Start of Given information

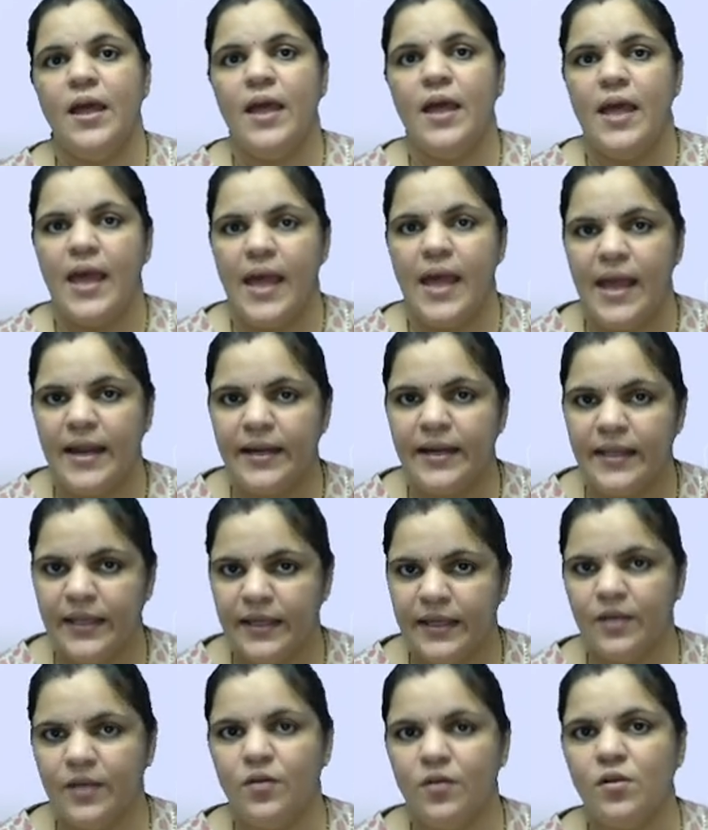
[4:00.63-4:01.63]
and
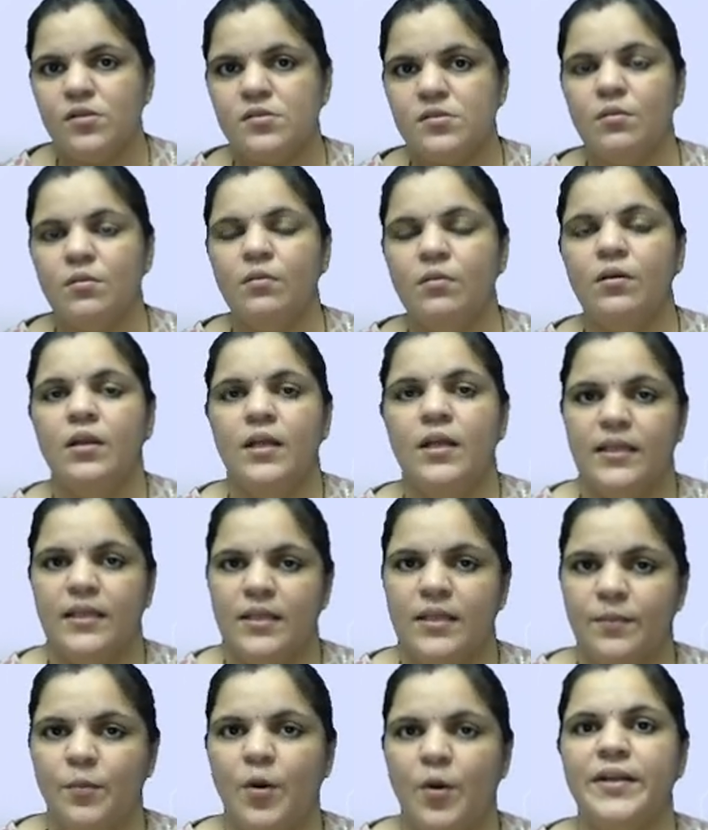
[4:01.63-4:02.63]
here also the
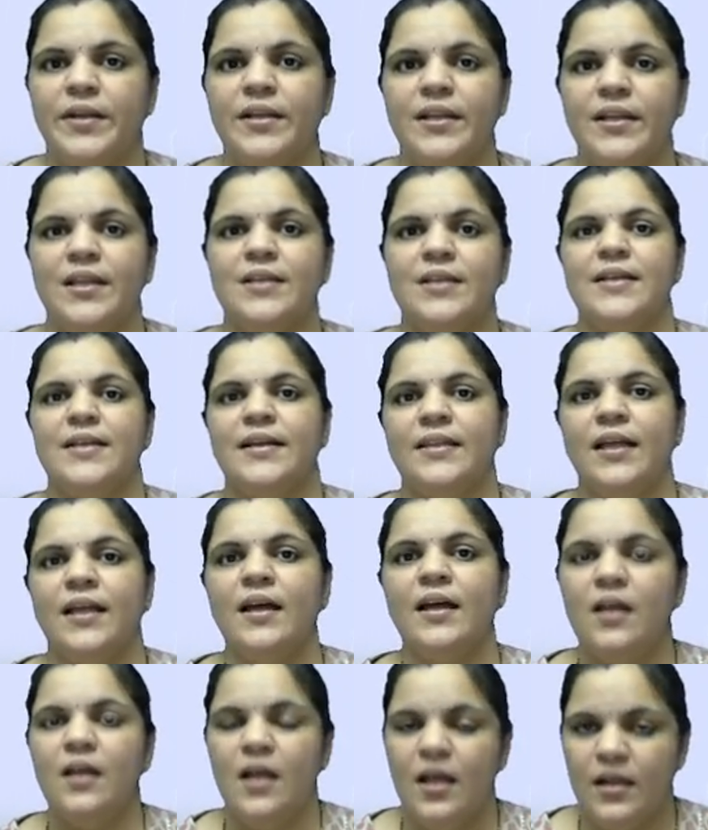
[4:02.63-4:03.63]
pointer is at the
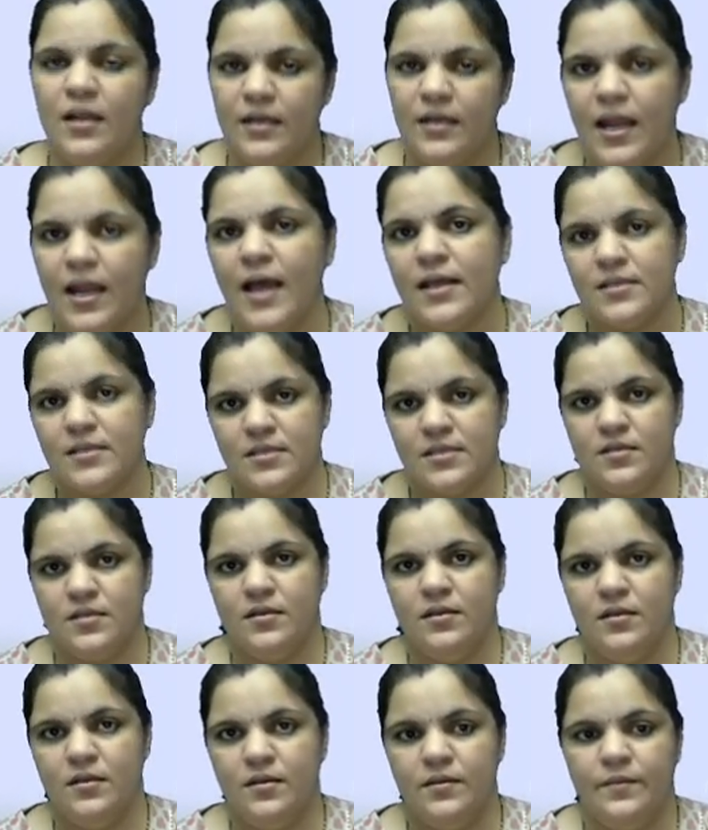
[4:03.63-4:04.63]
last.
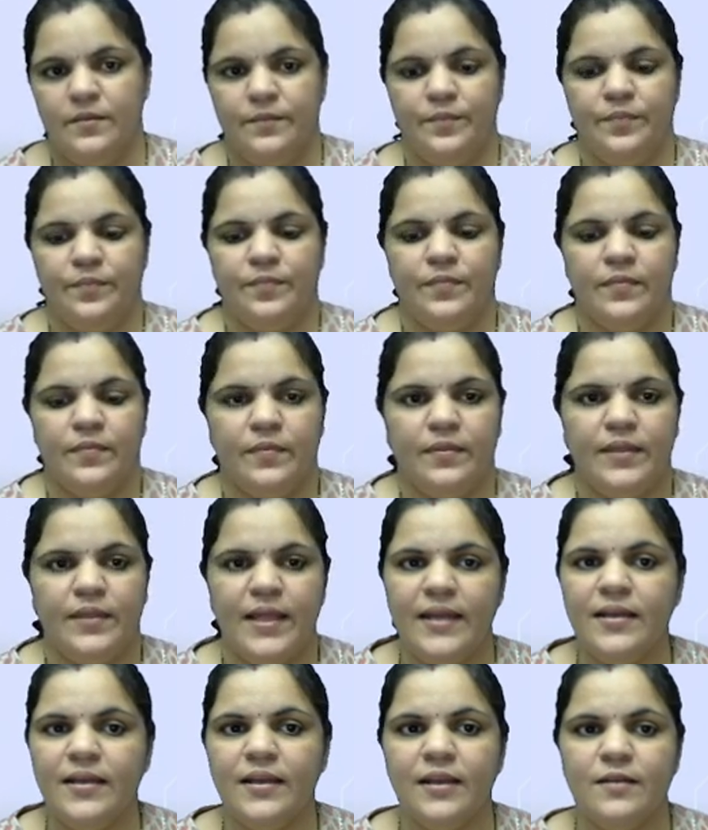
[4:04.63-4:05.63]

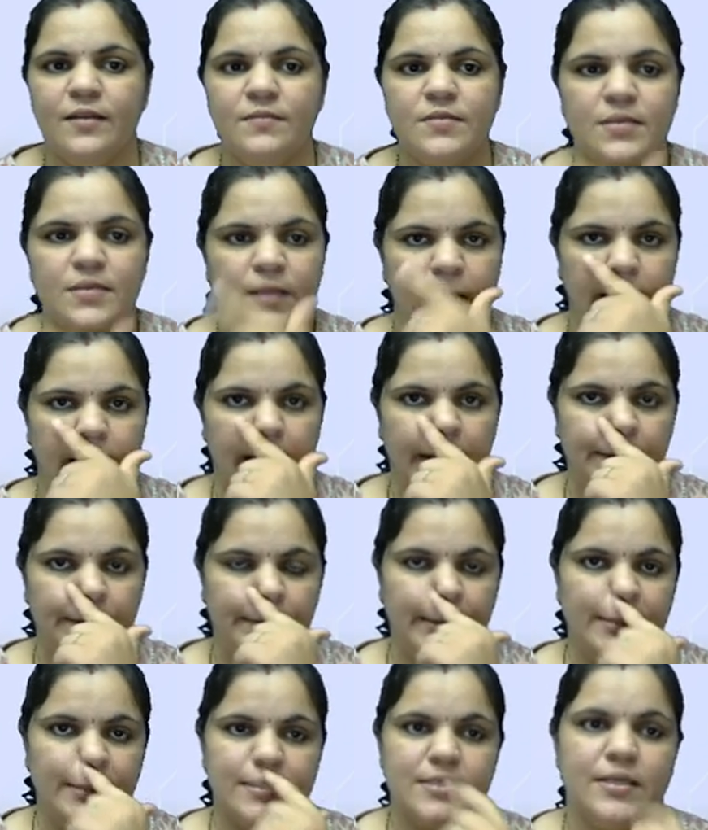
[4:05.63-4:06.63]
Then comes A+.
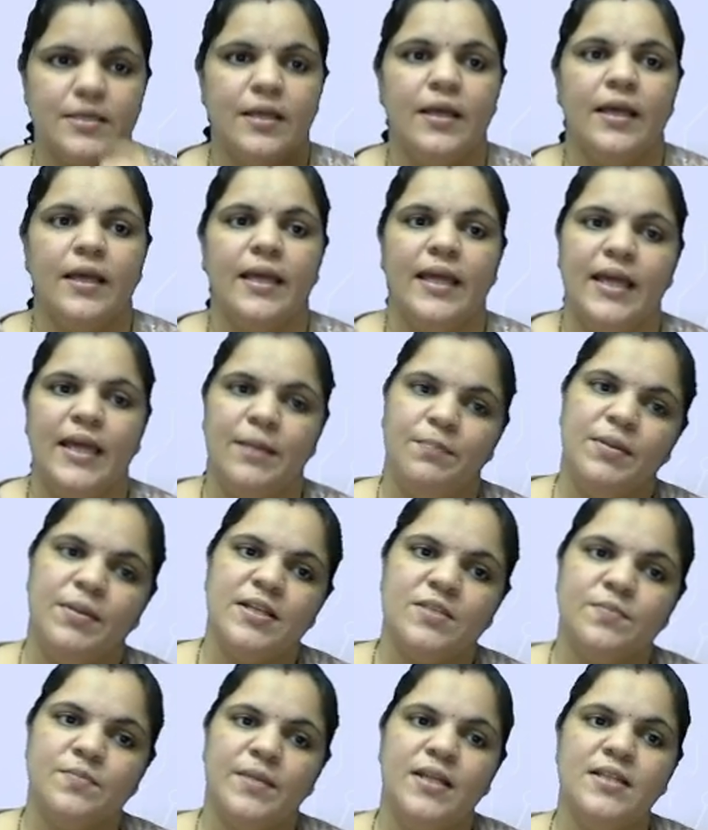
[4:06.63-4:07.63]

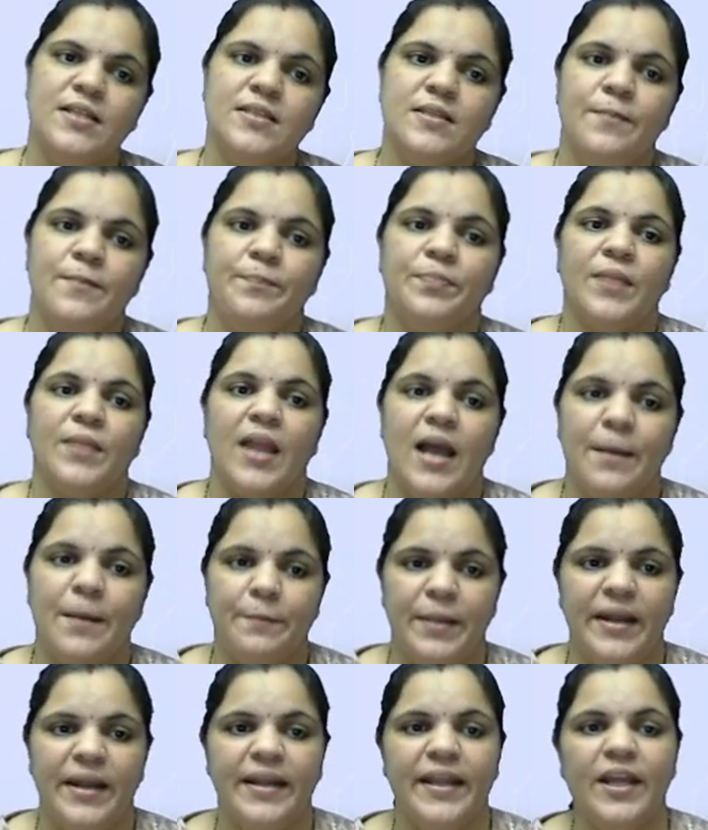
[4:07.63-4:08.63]
A+ means
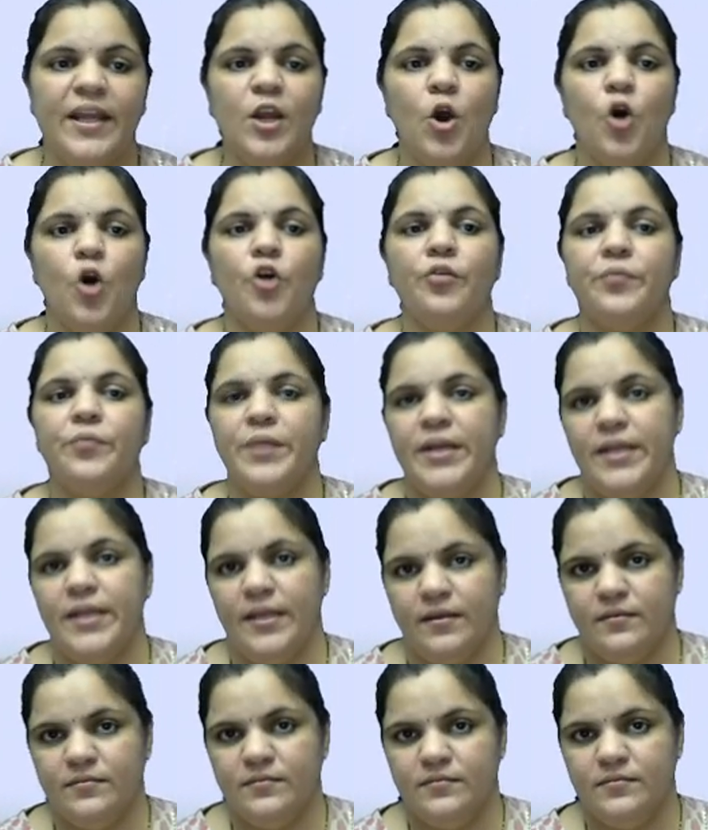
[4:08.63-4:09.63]
appending or reading.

End of Given information

Brief – All of the data gets printed again exactly; the pictures do not.

Task result –
[4:00.63-4:01.63]
and
[4:01.63-4:02.63]
here also the
[4:02.63-4:03.63]
pointer is at the
[4:03.63-4:04.63]
last.
[4:04.63-4:05.63]

[4:05.63-4:06.63]
Then comes A+.
[4:06.63-4:07.63]

[4:07.63-4:08.63]
A+ means
[4:08.63-4:09.63]
appending or reading.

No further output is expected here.